TASK ITEM = Copy verbatim the span of lines beginning at the line that contains "[00:00:02.70]" and ending with the final line of the data. Exclude pictures from the copy.

** MATERIALS PROVIDED follows **

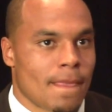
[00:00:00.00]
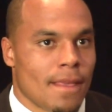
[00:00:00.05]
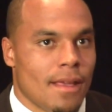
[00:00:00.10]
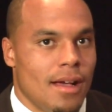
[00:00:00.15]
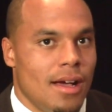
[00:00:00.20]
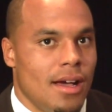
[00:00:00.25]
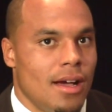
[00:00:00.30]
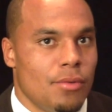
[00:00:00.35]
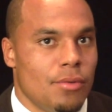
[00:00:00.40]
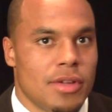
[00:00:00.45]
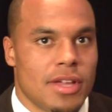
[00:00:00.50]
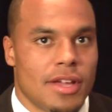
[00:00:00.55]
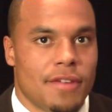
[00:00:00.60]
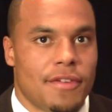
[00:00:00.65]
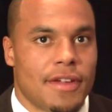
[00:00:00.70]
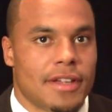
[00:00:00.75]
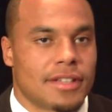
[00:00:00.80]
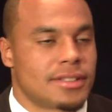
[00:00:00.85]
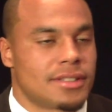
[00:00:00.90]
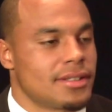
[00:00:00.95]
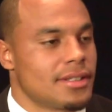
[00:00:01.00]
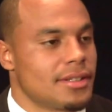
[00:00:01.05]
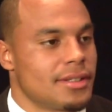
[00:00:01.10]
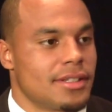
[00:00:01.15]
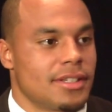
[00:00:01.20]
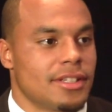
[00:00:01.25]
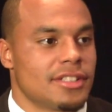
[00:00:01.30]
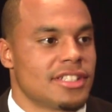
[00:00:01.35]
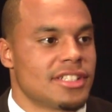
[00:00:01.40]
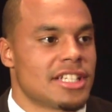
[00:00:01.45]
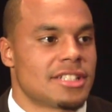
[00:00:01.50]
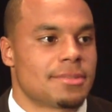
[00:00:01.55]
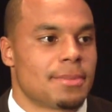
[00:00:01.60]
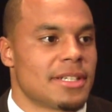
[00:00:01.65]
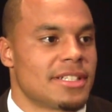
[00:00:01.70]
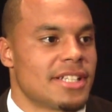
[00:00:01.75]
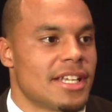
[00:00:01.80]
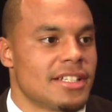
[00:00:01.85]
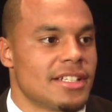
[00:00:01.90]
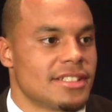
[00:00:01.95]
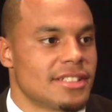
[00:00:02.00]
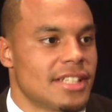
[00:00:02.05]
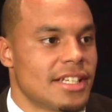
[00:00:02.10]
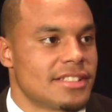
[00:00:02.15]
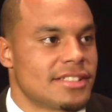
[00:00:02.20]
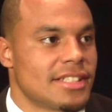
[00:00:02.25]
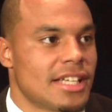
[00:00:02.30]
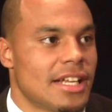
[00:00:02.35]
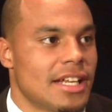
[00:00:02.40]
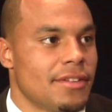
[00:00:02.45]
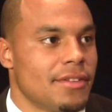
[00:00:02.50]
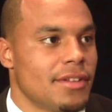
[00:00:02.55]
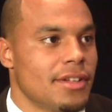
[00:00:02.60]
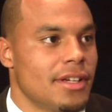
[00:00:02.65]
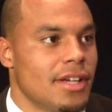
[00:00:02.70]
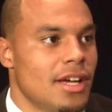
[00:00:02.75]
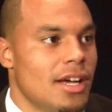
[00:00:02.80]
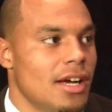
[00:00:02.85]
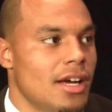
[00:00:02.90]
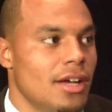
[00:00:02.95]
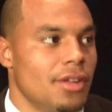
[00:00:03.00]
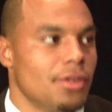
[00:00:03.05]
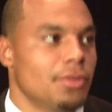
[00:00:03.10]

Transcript: Uh, we have ex- there's expectations outside of the uh,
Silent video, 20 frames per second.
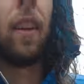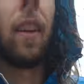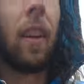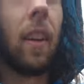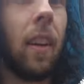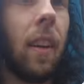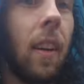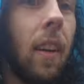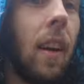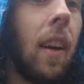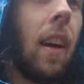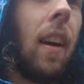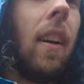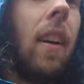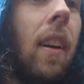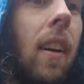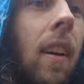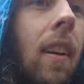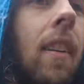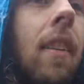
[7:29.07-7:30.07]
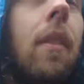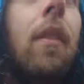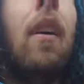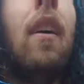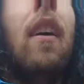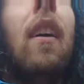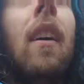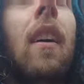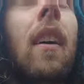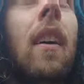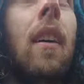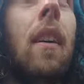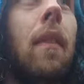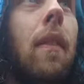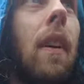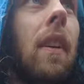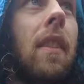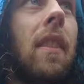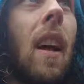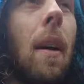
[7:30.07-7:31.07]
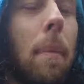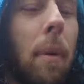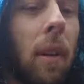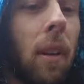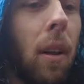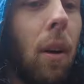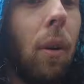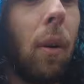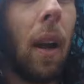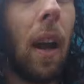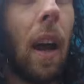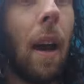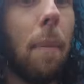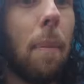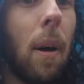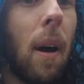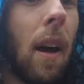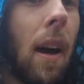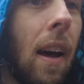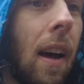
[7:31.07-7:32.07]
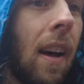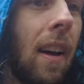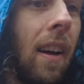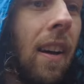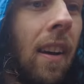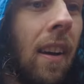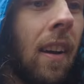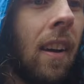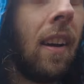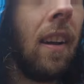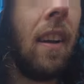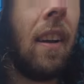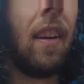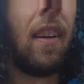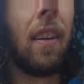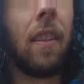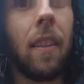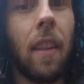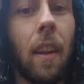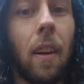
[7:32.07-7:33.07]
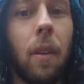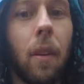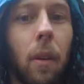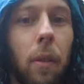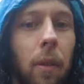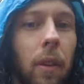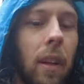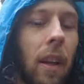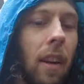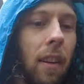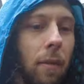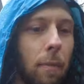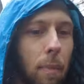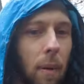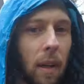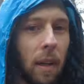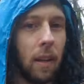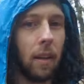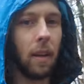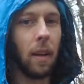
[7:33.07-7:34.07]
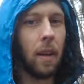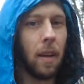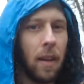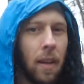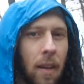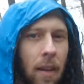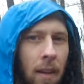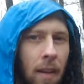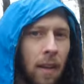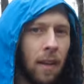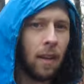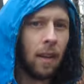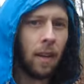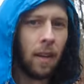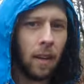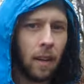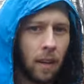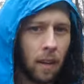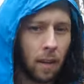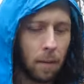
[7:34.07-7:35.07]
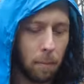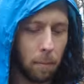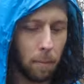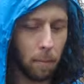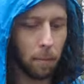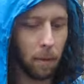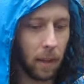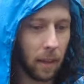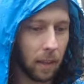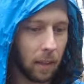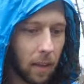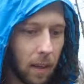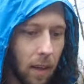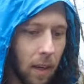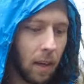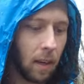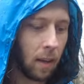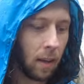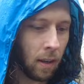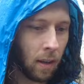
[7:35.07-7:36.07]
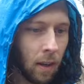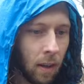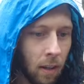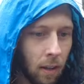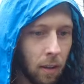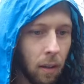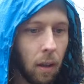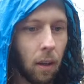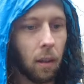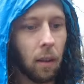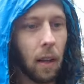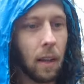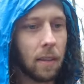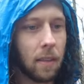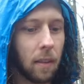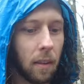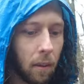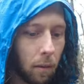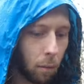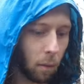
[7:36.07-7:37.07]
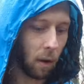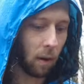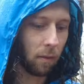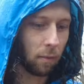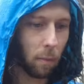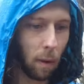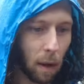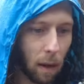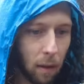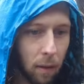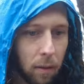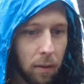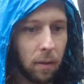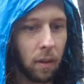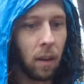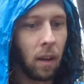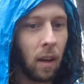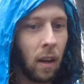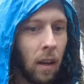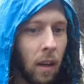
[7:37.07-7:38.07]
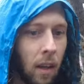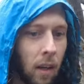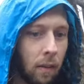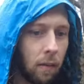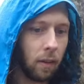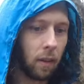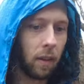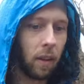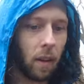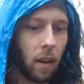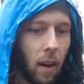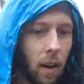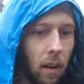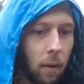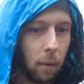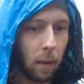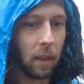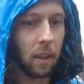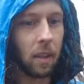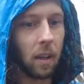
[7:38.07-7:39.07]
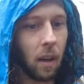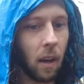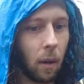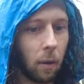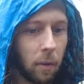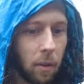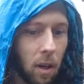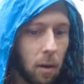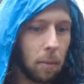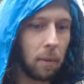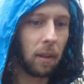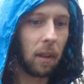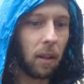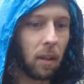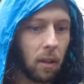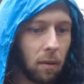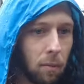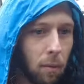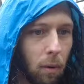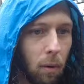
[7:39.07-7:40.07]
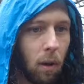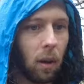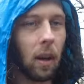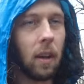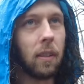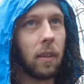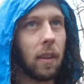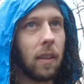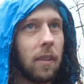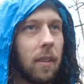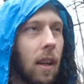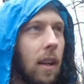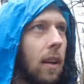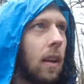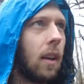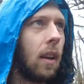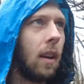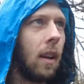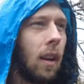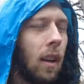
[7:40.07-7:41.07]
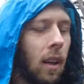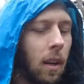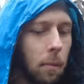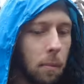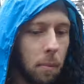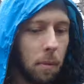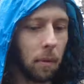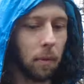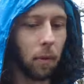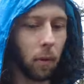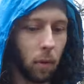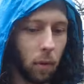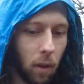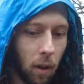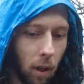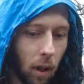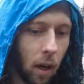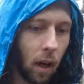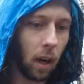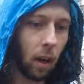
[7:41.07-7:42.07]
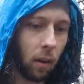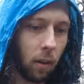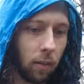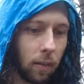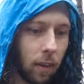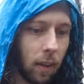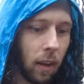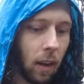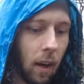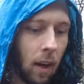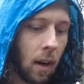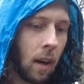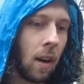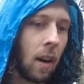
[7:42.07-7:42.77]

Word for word: Yeah. If I stop at low gap, that'll only have been like little less than 12 miles for today, which I was hoping to do more, as I said before. However,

** End of MATERIALS PROVIDED **

WRITTEN ANSWER =
[00:00:02.70]
[00:00:02.75]
[00:00:02.80]
[00:00:02.85]
[00:00:02.90]
[00:00:02.95]
[00:00:03.00]
[00:00:03.05]
[00:00:03.10]

Transcript: Uh, we have ex- there's expectations outside of the uh,
Silent video, 20 frames per second.
[7:29.07-7:30.07]
[7:30.07-7:31.07]
[7:31.07-7:32.07]
[7:32.07-7:33.07]
[7:33.07-7:34.07]
[7:34.07-7:35.07]
[7:35.07-7:36.07]
[7:36.07-7:37.07]
[7:37.07-7:38.07]
[7:38.07-7:39.07]
[7:39.07-7:40.07]
[7:40.07-7:41.07]
[7:41.07-7:42.07]
[7:42.07-7:42.77]

Word for word: Yeah. If I stop at low gap, that'll only have been like little less than 12 miles for today, which I was hoping to do more, as I said before. However,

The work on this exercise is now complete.